[Provided data Boundary: Start]

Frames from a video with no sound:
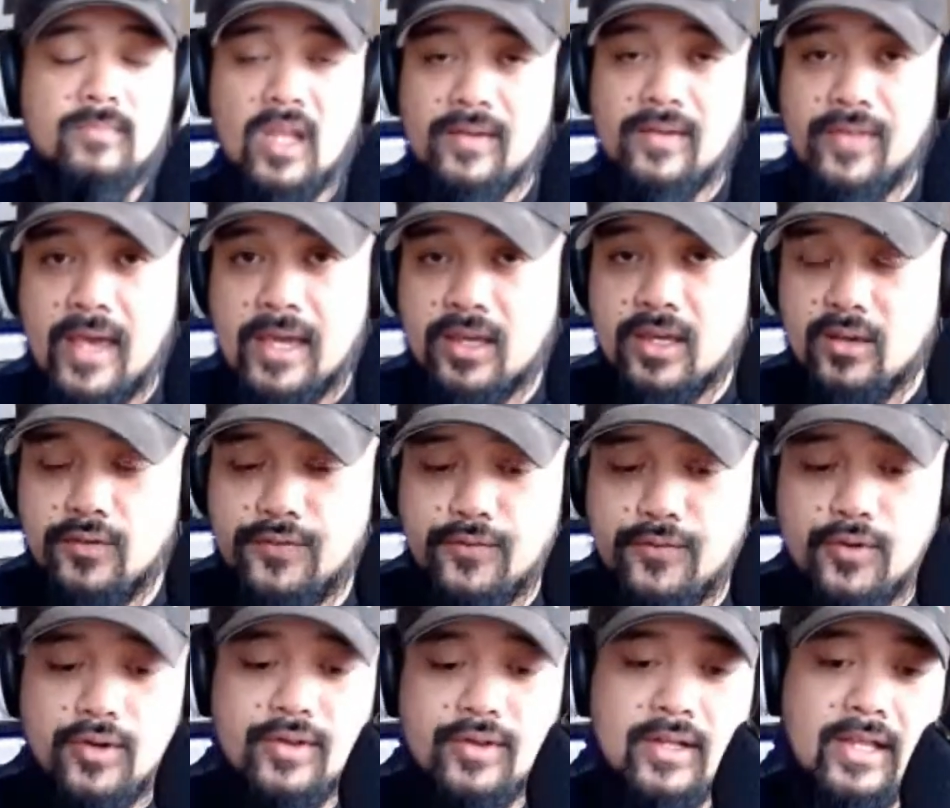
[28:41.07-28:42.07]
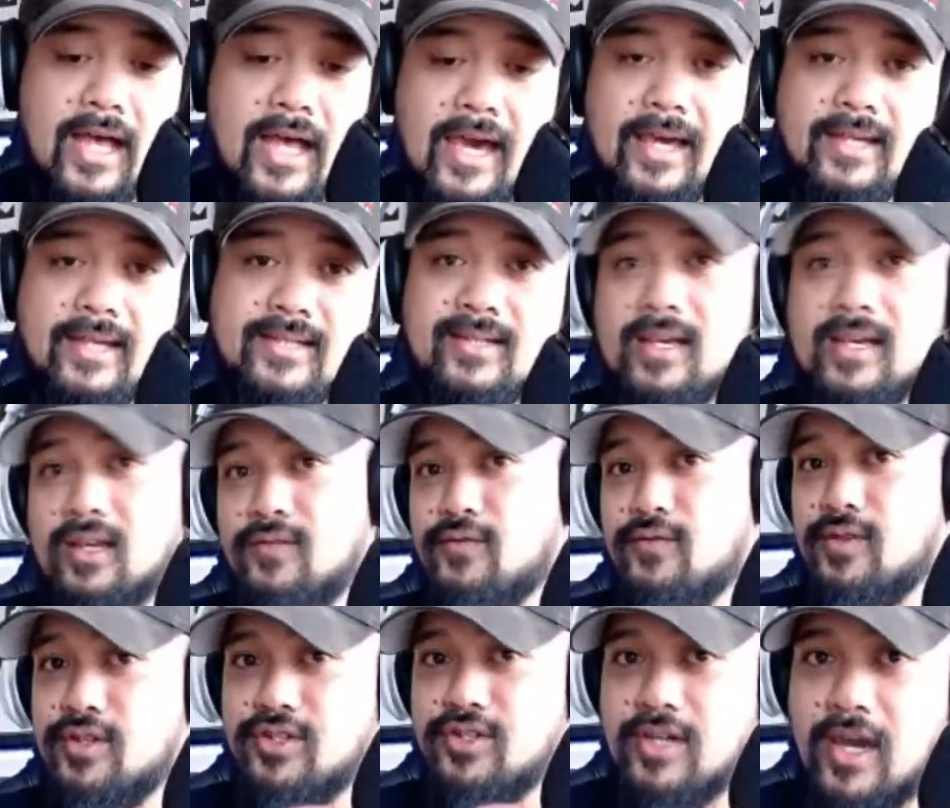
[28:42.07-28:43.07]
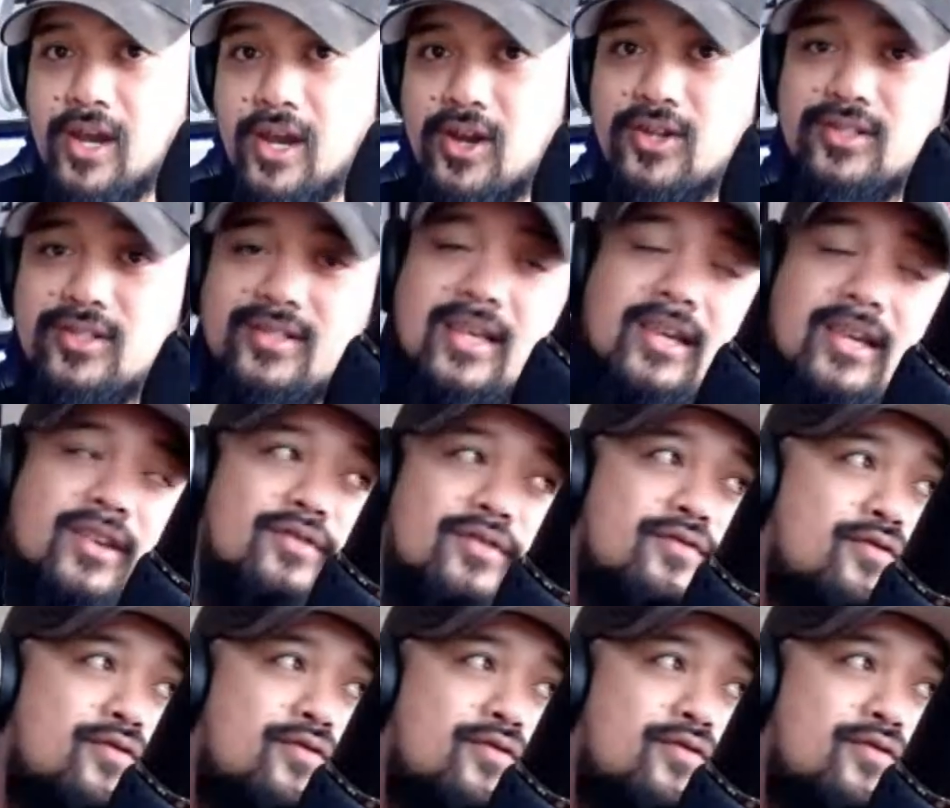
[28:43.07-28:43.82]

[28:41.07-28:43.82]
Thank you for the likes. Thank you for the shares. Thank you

[Provided data Boundary: End]

> Required work: Repeat the data in full and exactly. Omit pictures.

> Worked solution:
Frames from a video with no sound:
[28:41.07-28:42.07]
[28:42.07-28:43.07]
[28:43.07-28:43.82]

[28:41.07-28:43.82]
Thank you for the likes. Thank you for the shares. Thank you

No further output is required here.